Son livre s’articule autour des plats traditionnels (taboulé, houmous, kebbeh, baba ganoush, kefta et autres sauces) suivis des recettes gastronomiques d’inspiration libanaise (homard à l’arak; blacks falafels, anguille fumée et vierge de pois chiches; etc.), des desserts traditionnels et des desserts gastronomiques de même inspiration. Alan Geaam explique comment sa réflexion l’a conduit à une cuisine métissée, hommage aux femmes de sa vie, la mère et l’épouse, mariant le pot-au-feu aux épices douces libanaises, le chocolat au zaatar, le foie gras à la grenade, devenant «un passeur entre deux univers culinaires, entre France et Liban».
Mais c’est une autre femme, fascinée par les parfums et les saveurs du Liban, qui rend hommage depuis peu à Lausanne à ce même patrimoine culinaire. Elue meilleure artisane glacière de la capitale vaudoise à l’enseigne de Labo Gelateria, Malou Zryd revisite la bouza traditionnelle, mêlant notamment fleur d’oranger et pistache. La bouza (ou booza)? Nom générique de la glace pour les Libanais, elle se dit dondurma en Turquie et ses origines sont disputées, les Turcs comme la ville d’Alep en revendiquent aussi la paternité. Malou s’est inspirée, pour sa part, de la recette familiale d’une amie libanaise, avec qui elle l’a testée dans son labo d’Ecublens (VD).

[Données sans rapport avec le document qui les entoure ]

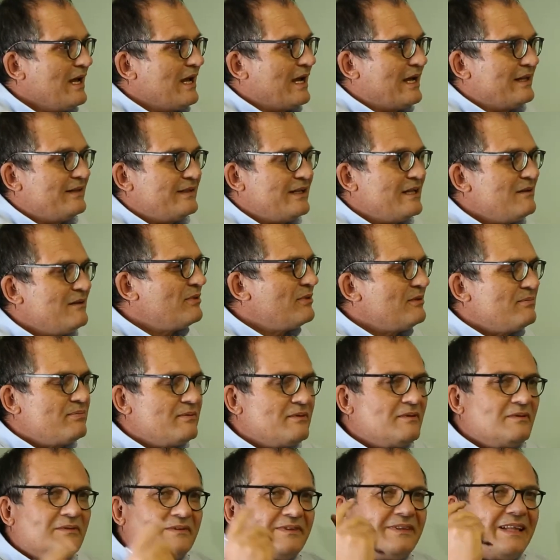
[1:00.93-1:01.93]
And
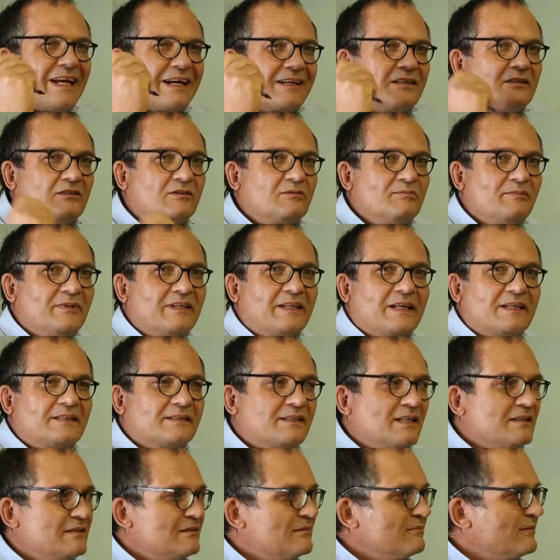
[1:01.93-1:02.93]
people tackled me. They
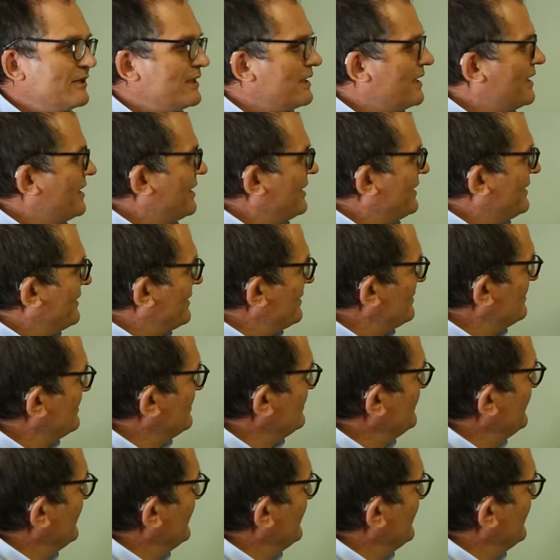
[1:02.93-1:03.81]
said to me, yeah,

Quoi qu’il en soit, pour être authentique, la recette doit impérativement contenir deux ingrédients mystérieux et un peu magiques: le mastic et le salep. Le mastic ou résine de lentisque, dont on tira la version locale des premiers chewing-gums, provient de l’île grecque de Chios. On concasse quelques larmes de cette sève avec du sucre, avant de l’ajouter au lait chaud, pour obtenir une texture légèrement élastique et des notes un rien résineuses. Le salep (ou sahlep, plus prosaïquement nommé testicule de renard en arabe, en référence à la forme de la racine d’orchidée dont il est extrait, censément aphrodisiaque) s’utilise sous forme de poudre. C’est un épaississant, qui évite à la glace de fondre trop vite.

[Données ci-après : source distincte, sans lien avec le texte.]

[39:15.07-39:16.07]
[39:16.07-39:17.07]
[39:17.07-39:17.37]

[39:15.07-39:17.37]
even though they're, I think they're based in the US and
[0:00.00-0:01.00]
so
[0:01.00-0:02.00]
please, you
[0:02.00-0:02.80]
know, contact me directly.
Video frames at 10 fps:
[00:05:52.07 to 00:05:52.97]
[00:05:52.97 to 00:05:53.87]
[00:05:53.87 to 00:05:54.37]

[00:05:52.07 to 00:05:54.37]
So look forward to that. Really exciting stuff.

A ces deux ingrédients mystérieux et un peu magiques s’ajoutent la fleur d’oranger et, à la fin, des éclats de pistaches (siciliennes) pour enrober la masse. Un des secrets de Malou Zryd tient aussi à la légèreté de ses créations: très peu de sucre, aucun ajout de crème dans la base fior di latte, pour des ingrédients aussi locaux et bios que possible, avec toujours le goût pour premier critère. La bouza signée Malou se trouve à ses points de vente habituels au marché de Cully ou dans son labo d’Ecublens les samedis, ainsi que dans plusieurs épiceries et restaurants de la région.
(Véronique Zbinden)
Les deux restos du Mudac (Musée cantonal de design et d’arts appliqués contemporains), le Nabi et le Café Lumen, ont l’excellente idée de proposer aussi la glace libanaise de Labo Gelateria. La nouvelle expo «Beyrouth, les temps du design» se penche sur l’effervescence créatrice qui y anime la scène du design. Une raison de plus de s’intéresser au Liban.